Tempo di lettura: 3 minuti

VOTO:★★★★½

Se siete appassionati di fumetti, o se siete appassionati di serie televisive horror, il nome di Robert Kirkman farà di certo rintoccare qualche requiem macabro nella vostra testa. Robert ‘Walking Dead’ Kirkman è la brillante mano che si nasconde dietro la fortunatissima serie a fumetti di ‘Walking Dead’ e, quindi, accanto all’altrettanto fortunata trasposizione televisiva degli zombie meno zombie dell’etere. Faccio coming-out: dei ‘morti camminanti’ ho visto solo la prima stagione ma per ‘Outcast’ il nuovo prodotto demoniaco di Kirkman ho deciso di piazzarmi in prima fila.
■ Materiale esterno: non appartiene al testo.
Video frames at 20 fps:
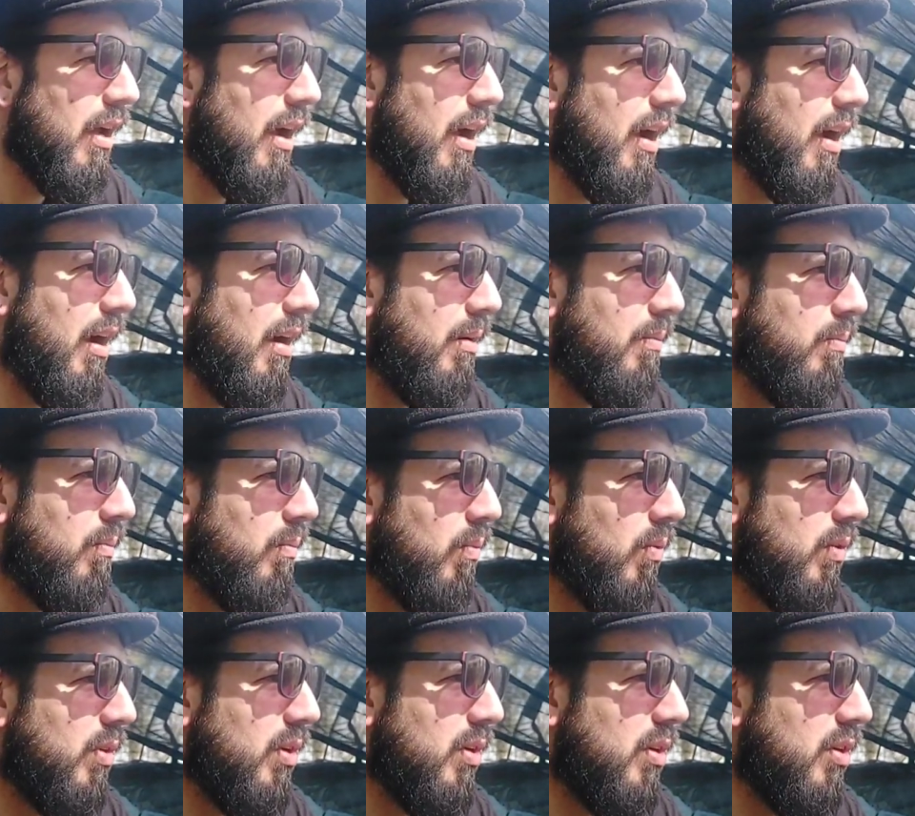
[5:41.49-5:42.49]

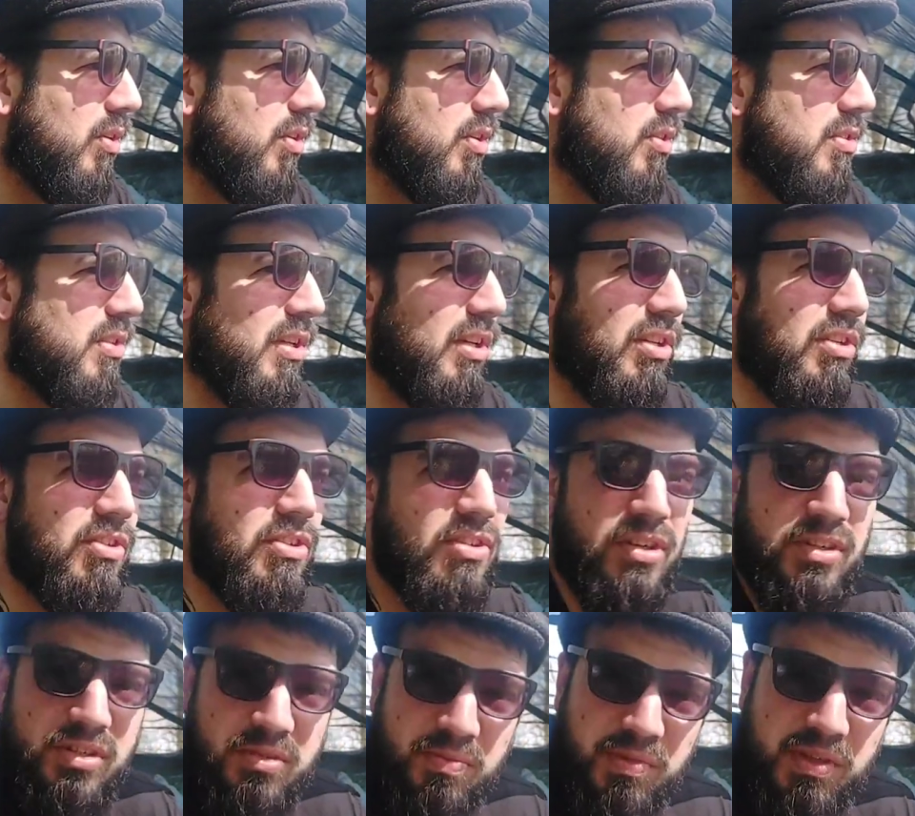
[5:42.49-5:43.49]
what you could use in
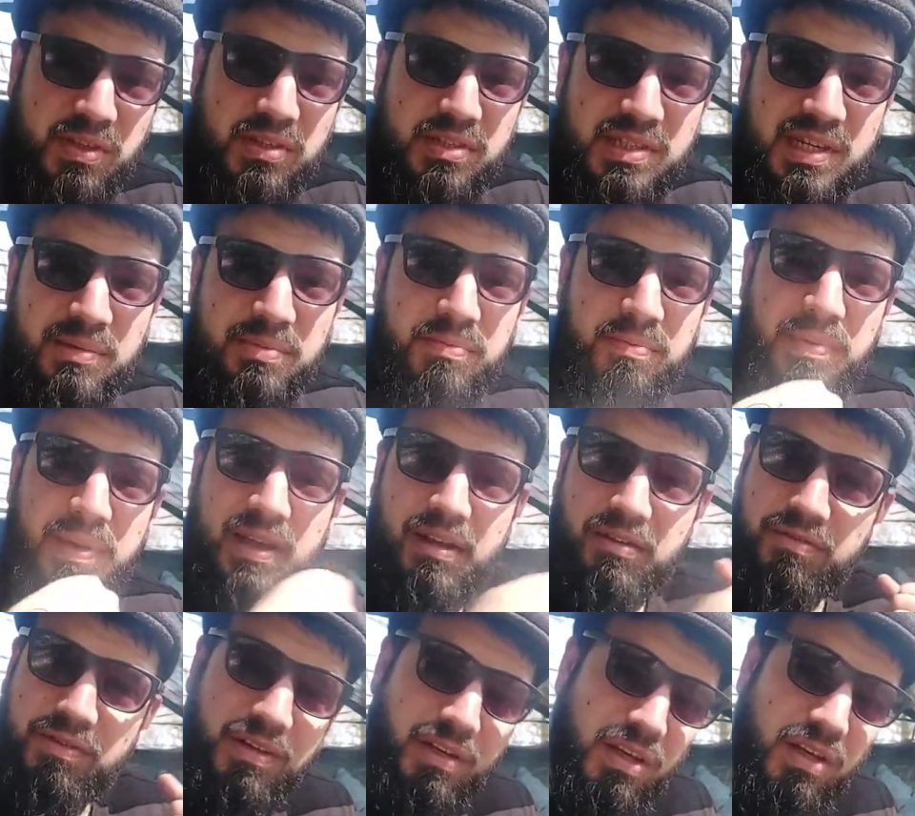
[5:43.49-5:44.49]
conjunction with the sleeping bag
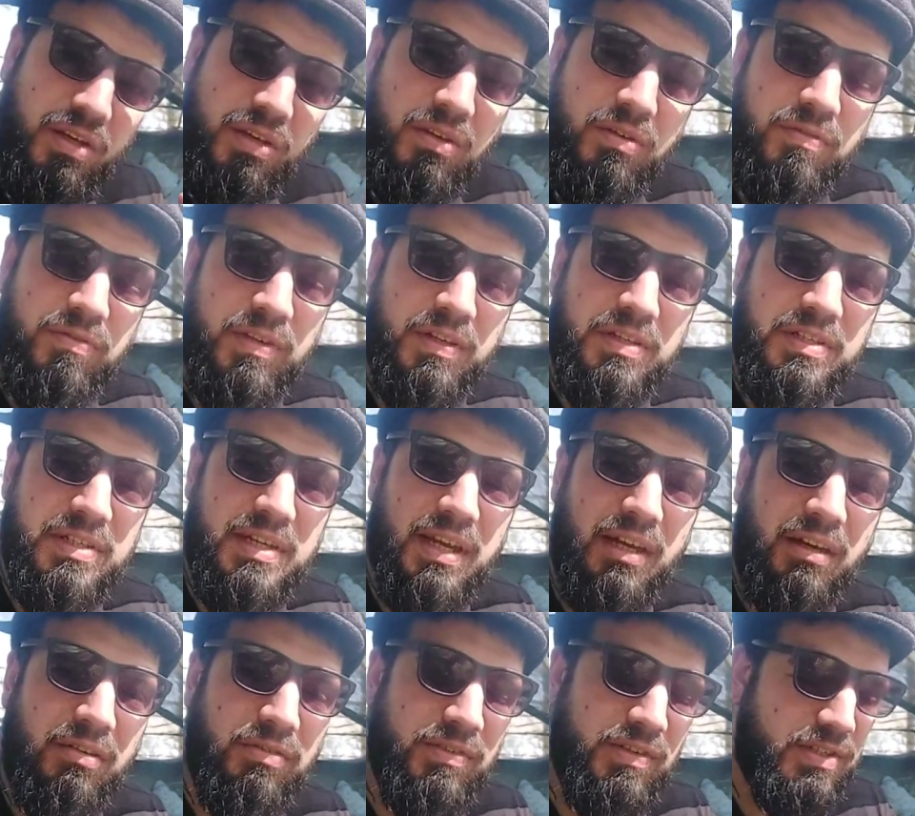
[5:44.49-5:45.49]
for you, for
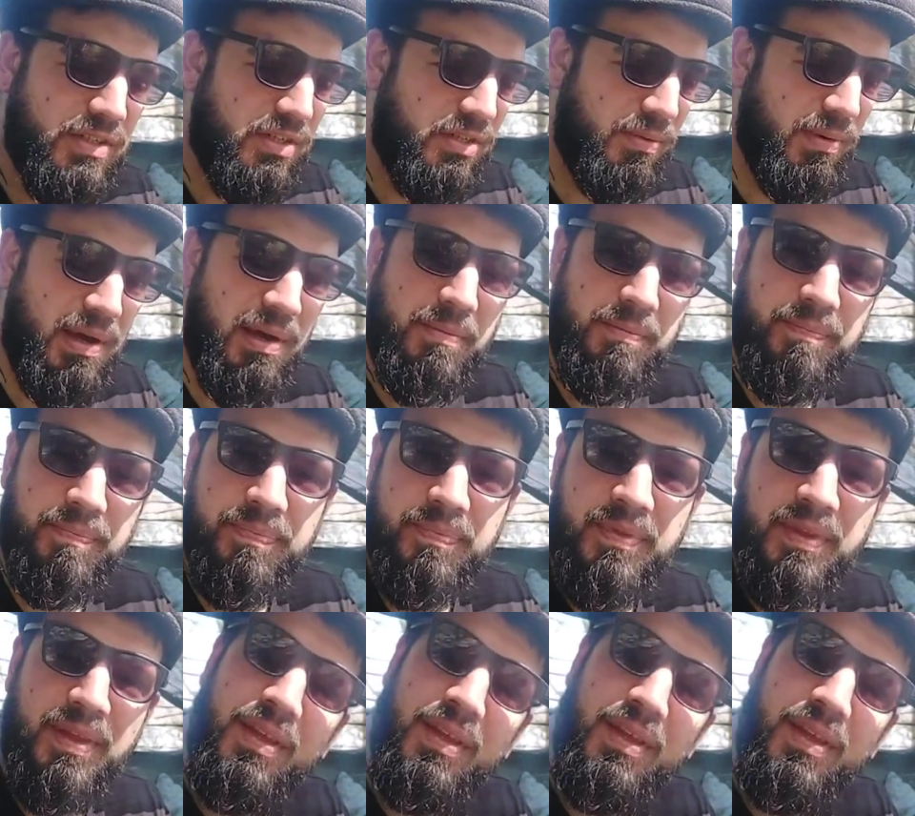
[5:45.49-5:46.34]
yourself, is to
Come accaduto per ‘Walking Dead’ anche la serie televisiva di ‘Outcast’ nasce dal corrispettivo di celluloide andando a comporre il secondo capitolo di quella che potrebbe diventare una personalissima epica dell’orrore di Kirkman. Dopo gli zombie, passiamo ai demoni.
Perché di questo parla ‘Outcast’. Kyle Barnes (un ammaccato e convincente Patrick Fugit) è un reietto: vive a Rome, lontano dalla società, portando il pesantissimo fardello di una vita tormentata da i demoni. E’ nell’isolamento che ha trovato la pace dal suo personale inferno fino a quando il piccolo Joshua Austin (Gabriel Bateman) non manifesta segni di una nuova possessione. Quando Kyle incontra il reverendo Anderson (Philip Glenister) e lo aiuta nell’esorcismo del piccolo Joshua, sarà poi costretto a confrontarsi con i demoni, nel vero senso del termine, del suo passato. Rome infatti (non credo sia casuale il nome della cittadina in cui è ambientato ‘Outcast’) sembra nascondere molto più di quanto in apparenza ci viene mostrato.
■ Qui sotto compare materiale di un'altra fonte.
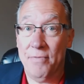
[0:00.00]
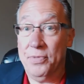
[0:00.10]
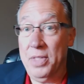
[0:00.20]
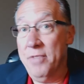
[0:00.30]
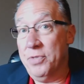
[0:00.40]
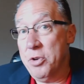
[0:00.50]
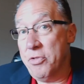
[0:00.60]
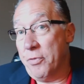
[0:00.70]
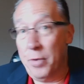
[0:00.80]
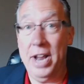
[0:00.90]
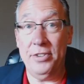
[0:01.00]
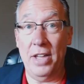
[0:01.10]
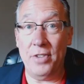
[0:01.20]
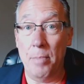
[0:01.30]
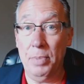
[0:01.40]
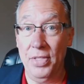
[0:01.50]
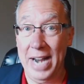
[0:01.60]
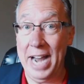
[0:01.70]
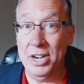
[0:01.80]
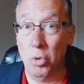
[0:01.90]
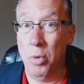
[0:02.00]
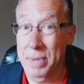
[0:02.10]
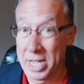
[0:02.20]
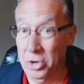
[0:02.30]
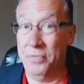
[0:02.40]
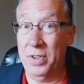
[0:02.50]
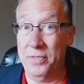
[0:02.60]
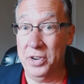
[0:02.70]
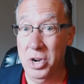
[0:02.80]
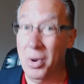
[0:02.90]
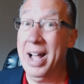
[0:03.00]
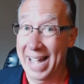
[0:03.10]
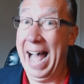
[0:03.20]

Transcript: If, if there's a franchise company that I know would be a good fit for you,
Kirkman decide di attingere all’abusata tematica delle possessioni demoniache per questo sua nuova serie ma lo fa da una parte rifacendosi ai canoni degli esorcismi cinematografici, dall’altra alzando l’asticella di ciò che si può e si vuole far vedere. Il piccolo Joshua è più piccolo del suo corrispettivo femminile, Regan (Linda Blair), ai tempi dell’Esorcista (1973) e viene coinvolto in eventi più disturbanti. L’esorcismo che lo coinvolge, seppure non così tragico nell’epilogo come invece accadeva nel film di Friedkin, ha comunque connotazioni decisamente più violente e i flashback del passato di Kyle non si nascondo dietro la patinata pellicola del politically correct.
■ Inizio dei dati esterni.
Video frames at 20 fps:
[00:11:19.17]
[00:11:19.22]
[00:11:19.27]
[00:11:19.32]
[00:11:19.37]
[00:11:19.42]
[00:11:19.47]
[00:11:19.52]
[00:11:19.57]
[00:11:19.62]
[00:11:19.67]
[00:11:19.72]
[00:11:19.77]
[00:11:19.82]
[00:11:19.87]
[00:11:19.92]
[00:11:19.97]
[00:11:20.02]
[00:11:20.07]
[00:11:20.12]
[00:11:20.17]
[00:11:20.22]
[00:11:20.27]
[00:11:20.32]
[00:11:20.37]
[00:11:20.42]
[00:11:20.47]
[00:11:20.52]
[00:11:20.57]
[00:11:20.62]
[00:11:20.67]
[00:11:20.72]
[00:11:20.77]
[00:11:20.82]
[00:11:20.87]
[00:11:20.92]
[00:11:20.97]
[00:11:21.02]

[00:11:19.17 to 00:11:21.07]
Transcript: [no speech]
Non posso fare a meno di pensare che anche ‘Outcast’, nei modi, debba molto ad American Horror Story e al coraggio che la serie horror per antonomasia ha masso in campo nelle sue cinque stagione. Eppure ‘Outcast’ riesce ad avere una sua marca autonomia. Rome ci viene mostrata come una cittadini di frontiera, un luogo nel quale tutto diventa estremo: il reverendo Anderson tutto sembra meno che un quieto pastore di provincia, la polizia del luogo si districa tra la consapevolezza che ci sono forse oscure in movimento e il tentativo di mantenere salda la presa sulla sicurezza dei cittadini. In soli cinquanta minuti Kirkman tratteggia con ferme pennellate un ecosistema che trasuda inquietudine e corruzione, nel senso più esoterico del termine.
Rome diventa perciò un incrocio tra Twin Peaks, Silent Hill e, perché no, la Derry di Stephen King. Le intenzioni di Kirkman sono chiare, così come le sue ambizioni. Questo primo episodio si propone in modo molto ambizioso e adesso la vera scommessa sarà mantenere le promesse fatte fino a questo momento.
Unico, piccolo neo: a volte si ha l’impressione che regista e sceneggiatore si siano sforzati di disturbare lo spettatore lasciando intuire che dietro la maleodorante melassa di puro male che infesta Rome, ci sono in realtà cineprese, attori e macchinisti. In letteratura direi che il punto di vista del narratore rischia di diventare troppo invadente.
Ma sono pronto, e sarò lieto, di essere sbugiardato con il secondo episodio di ‘Oucast’.